Purpose: : After corneal wounding some keratocytes become activated and express -smooth muscle actin. These myofibroblasts downregulate expression of normal corneal extracellular matrix and upregulate components of fibrotic scar tissue. Transforming growth factor ß (TGFß) plays a crucial role in this transformation, but other growth factors are also implicated. This study used chemical inhibitors of known signaling pathways to define the molecular mechanism by which cytokines participate in the production of corneal scar tissue.

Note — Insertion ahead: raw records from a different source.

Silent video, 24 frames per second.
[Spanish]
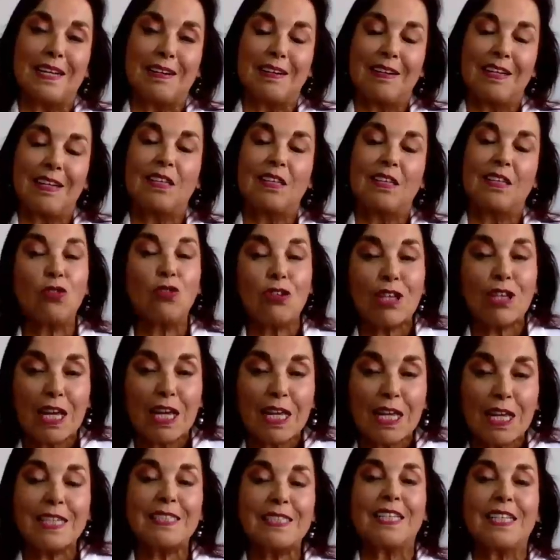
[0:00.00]
Entonces, de ahí
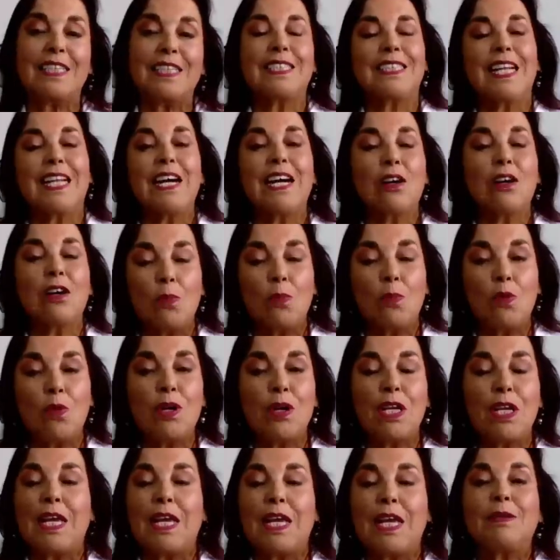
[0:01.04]
es que es tan común
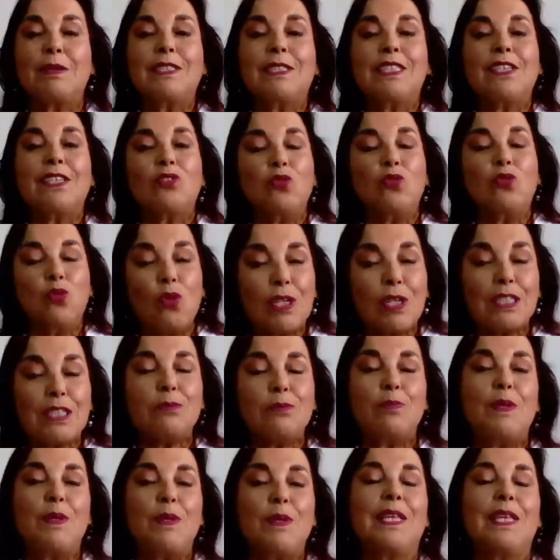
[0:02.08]
y a veces no es
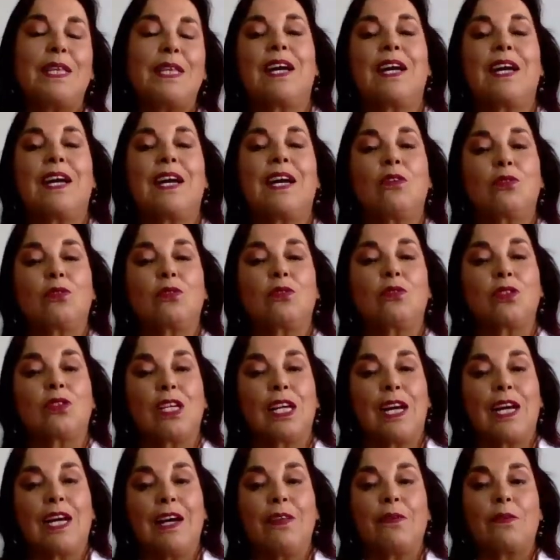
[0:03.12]
bien
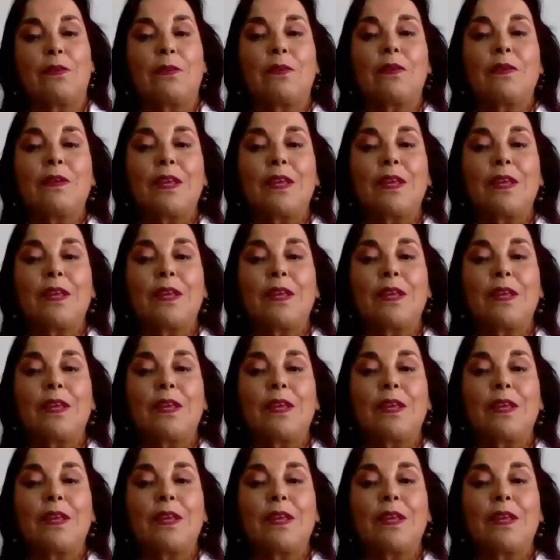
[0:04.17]
diagnosticado.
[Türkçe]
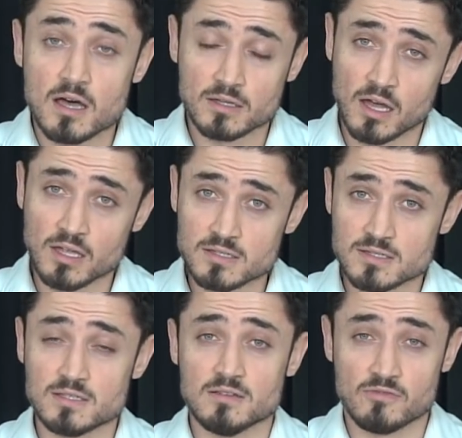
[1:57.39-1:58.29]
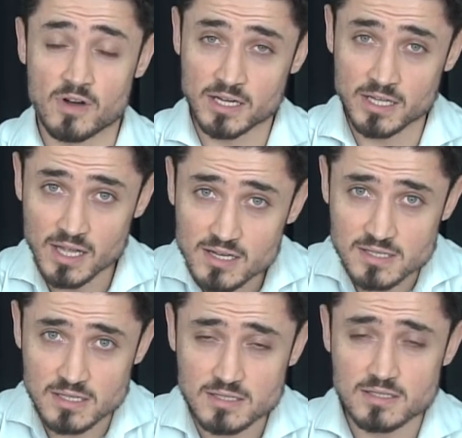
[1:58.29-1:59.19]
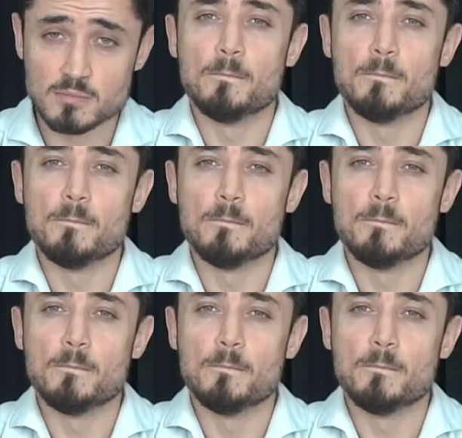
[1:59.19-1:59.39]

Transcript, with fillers: hatanızı fark ederseniz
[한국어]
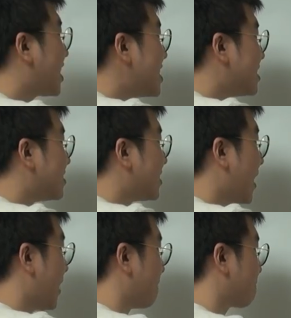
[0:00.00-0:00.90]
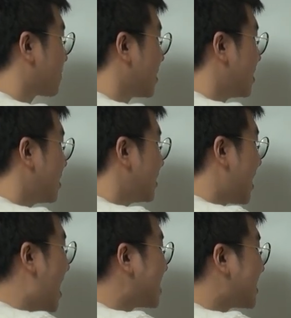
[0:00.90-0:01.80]
있긴 있는데
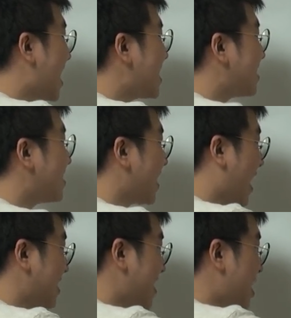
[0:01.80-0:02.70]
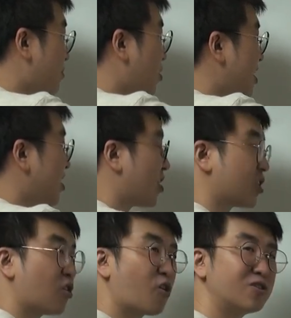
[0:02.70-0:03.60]
양 사이드에 가장 멀리
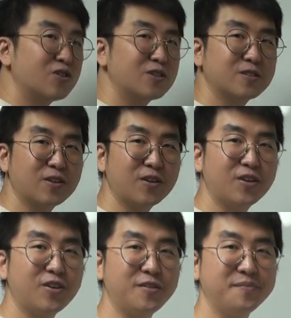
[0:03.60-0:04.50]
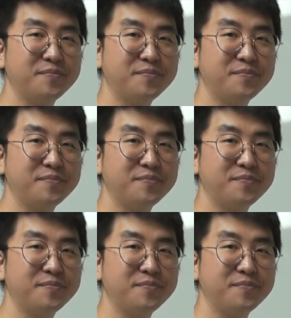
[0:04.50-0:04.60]
이렇게 떨어져 있어요.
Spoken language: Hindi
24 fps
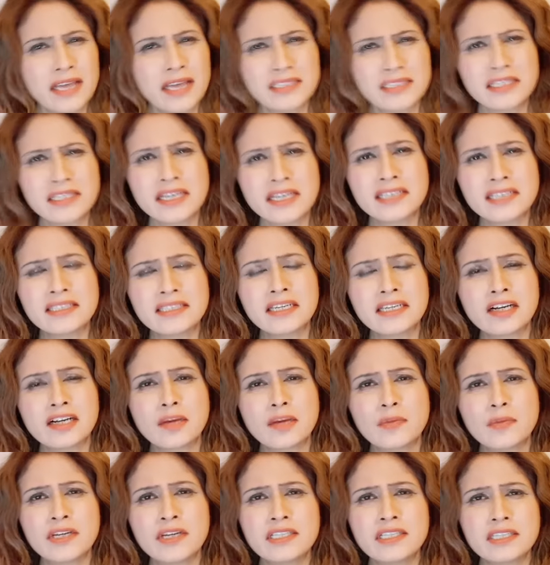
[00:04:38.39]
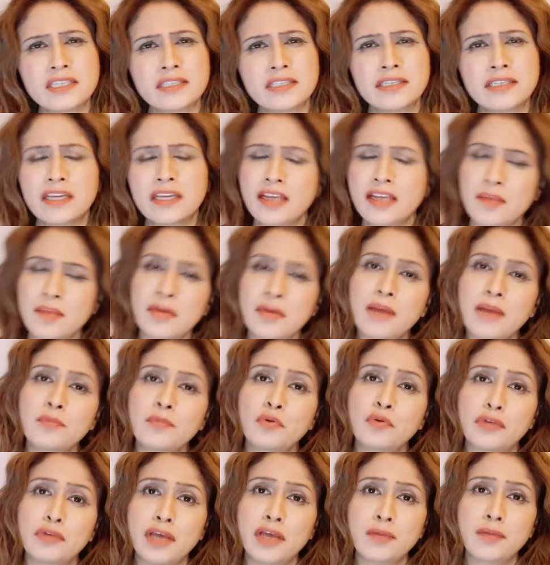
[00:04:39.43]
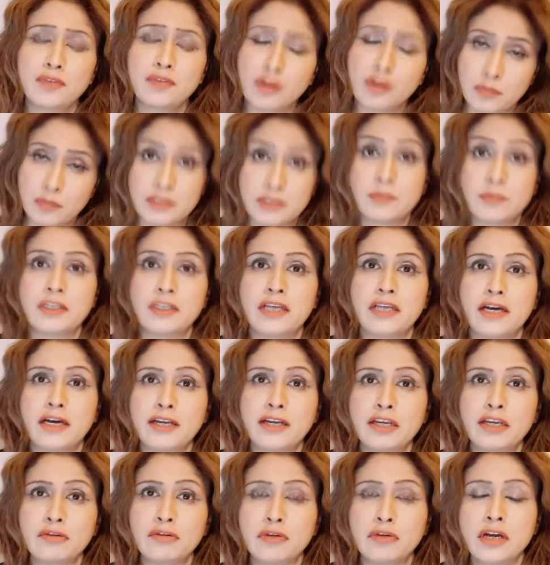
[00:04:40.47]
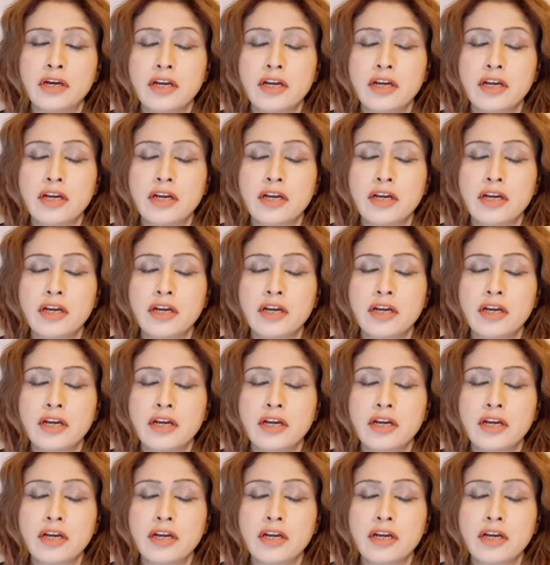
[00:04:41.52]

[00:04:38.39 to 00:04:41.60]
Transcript: ऐसी ऐसी खबरें चलती रही मैं आपको क्या बताऊँ बस बता रही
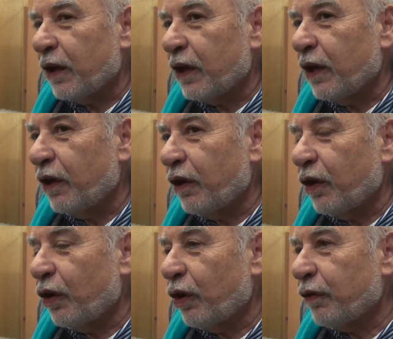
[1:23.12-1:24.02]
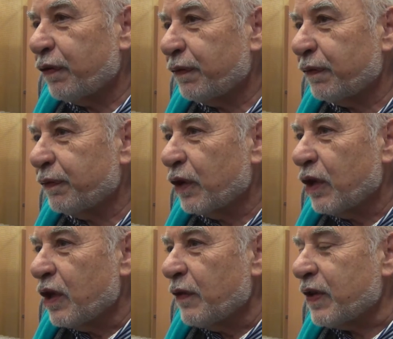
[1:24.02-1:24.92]
euh,
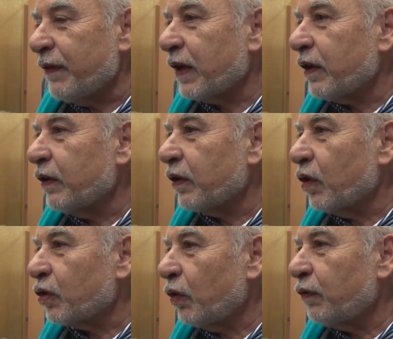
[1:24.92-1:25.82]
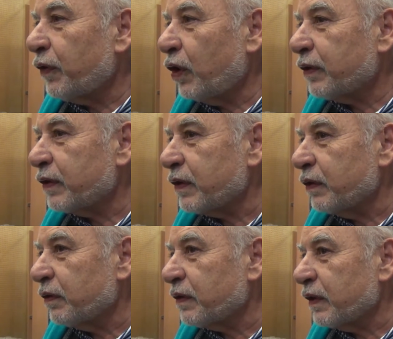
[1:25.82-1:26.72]
vous savez, euh, quand on vote,
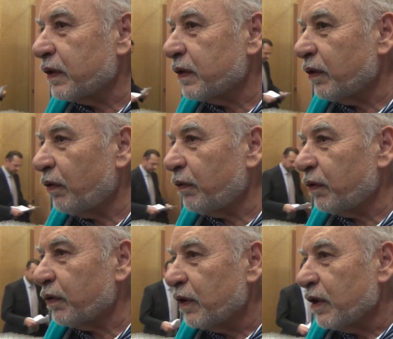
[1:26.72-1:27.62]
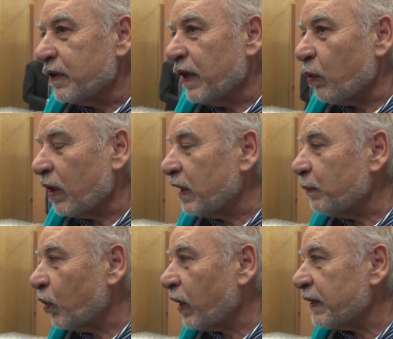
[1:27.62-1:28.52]
c'est la loi de la
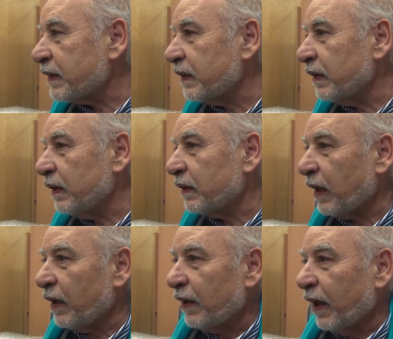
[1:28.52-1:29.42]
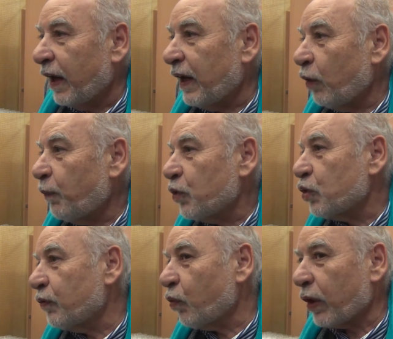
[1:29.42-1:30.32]
démocratie. Elle a eu plus
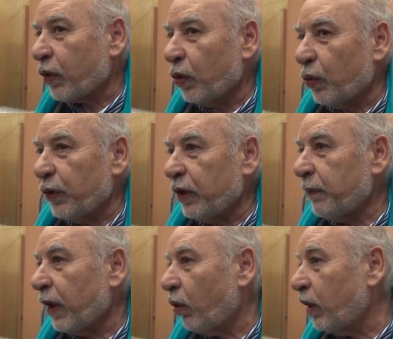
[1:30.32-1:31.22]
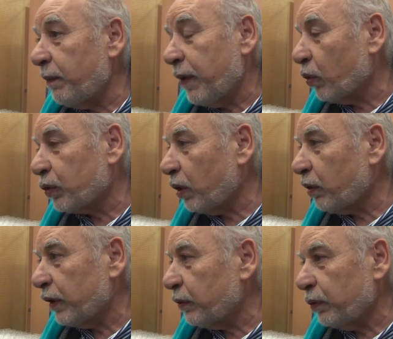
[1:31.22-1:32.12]
de voix que lui, mais on les autant,
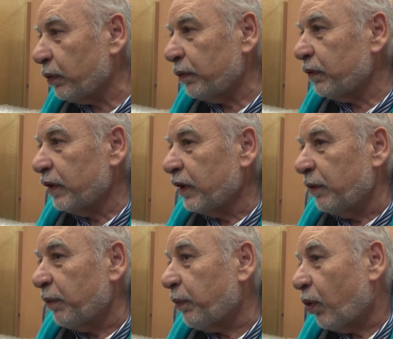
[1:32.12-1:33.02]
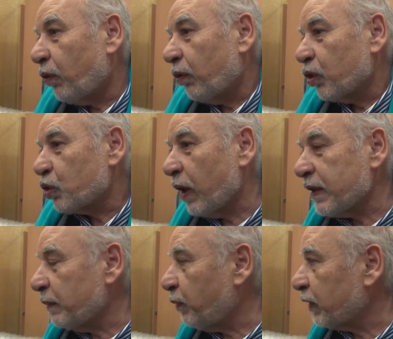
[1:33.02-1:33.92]
les deux. Hein. Mais bon, le choix
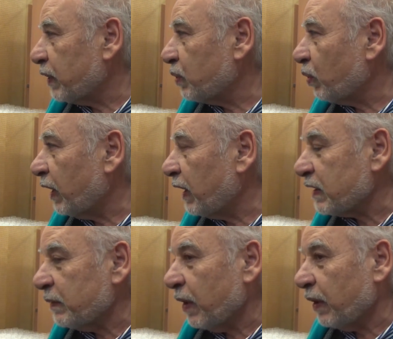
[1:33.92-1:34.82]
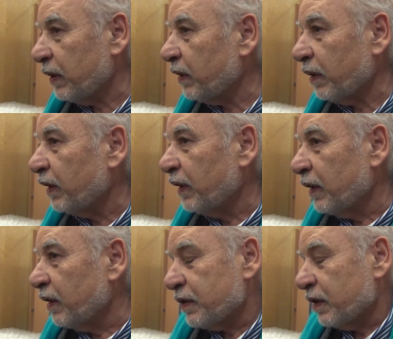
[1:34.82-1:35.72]
s'est porté sur les Lastimani.
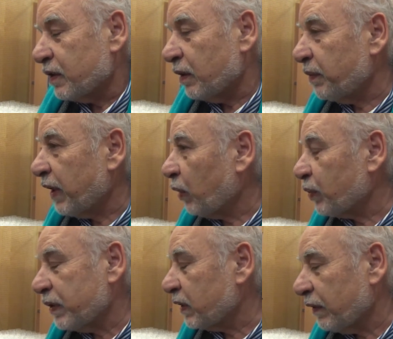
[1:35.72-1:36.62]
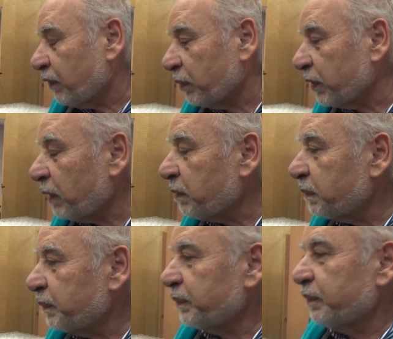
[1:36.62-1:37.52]
C'est bien aussi, c'est formidable.
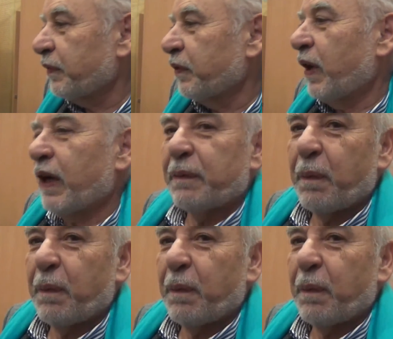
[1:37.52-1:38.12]
Voilà.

Methods: : Primary bovine keratocytes were cultured in serum-free conditions and stimulated with purified growth factors for 1-3 days in the presence of chemical inhibitors of known signaling pathways. mRNA abundance for matrix components was determined by qRT-PCR. Protein expression was determined by immunoblotting or immunostaining of cultures.

Results: : TGFß alone increased hyaluronan (HA) synthesis as well as the mRNA for its synthase, HAS2, in primary keratocytes. Other growth factors, IGF-1, insulin, PDGF, FGF2, and serum, also increased HAS2 mRNA and HA. TGFß in the presence of any of these caused a marked, non-additive stimulation of HAS2 and HA. A number of other TGFß-responsive genes, -smooth muscle actin, EDA-fibronectin, collagen 1, collagen 3, and biglycan, were induced in a similar synergistic manner. mRNA for keratocan and ALDH3 however were reduced by TGFß without a synergistic effect. All TGFß responses were reduced by inhibitors of TGFß receptor and of SMAD signaling. Several specific inhibitors of the PI3 kinase pathway completely blocked TGFß synergistic effects but not downregulation of keratocan or of nuclear SMAD translocation. Inhibition of AKT activation but not of mTOR, NF-kappa B, or MAP kinase signaling, was effective in blocking the synergistic effects. Inhibitors of EGF receptor phosphorylation were also effective in blocking synergistic activation of TGFß responses by several growth factors.

Conclusions: : The myofibroblastic/fibrotic responses of keratocytes to TGFß require TGFß signaling via the SMAD pathway, but also require PI3 kinase signaling, which can be induced by a number of factors. Transactivation of the EGF receptor may be a common pathway by which this activation is mediated.